The SRA have today announced a plan to carry out rigorous checks on law firms to make sure they are meeting their anti-money laundering obligations.
The regulator will shortly be writing to an initial sample of 400 firms asking them to demonstrate compliance with the Government’s 2017 Money Laundering Regulations. There are around 7,000 SRA-regulated law firms who fall under the scope of these Regulations.
The SRA want to make sure that firms have a money laundering risk assessment in place and are implementing it. A risk assessment is required by legislation and should be the backbone of a firm’s anti-money laundering approach. If firms are not complying, they will go into the regulator’s enforcement processes.

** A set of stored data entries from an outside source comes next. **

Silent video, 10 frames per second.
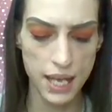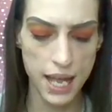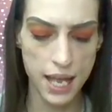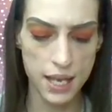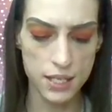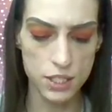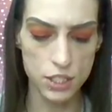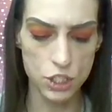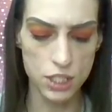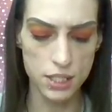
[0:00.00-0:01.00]
and
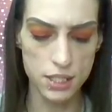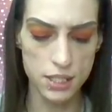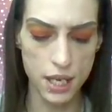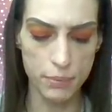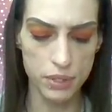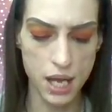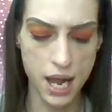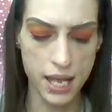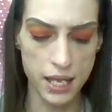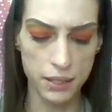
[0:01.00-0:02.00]
just
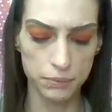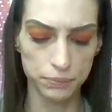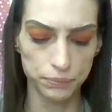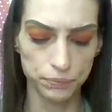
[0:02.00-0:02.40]
applying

Each case will be judged on its facts, but if there are serious issues or a lack of willing to resolve issues promptly, disciplinary action will be taken. The SRA also plan to carry out further compliance checks where sector-wide issues are found.
Paul Philip, SRA Chief Executive, said: “Money laundering is far from being a victimless crime and must be taken seriously. Solicitors, as enablers of moving funds around, can willingly or unwittingly be part of the problem. So we expect firms to be vigilant and they, in turn, can expect us to be robust in our enforcement action where solicitors firms are involved in money laundering or are not complying with the relevant legislation.”
The SRA stated that in the last five years, more than 60 cases – linked to potential improper money movements – were taken to the Solicitors Disciplinary Tribunal. This has resulted in more than 40 solicitors being struck off, voluntarily coming off the roll, or suspended from practising.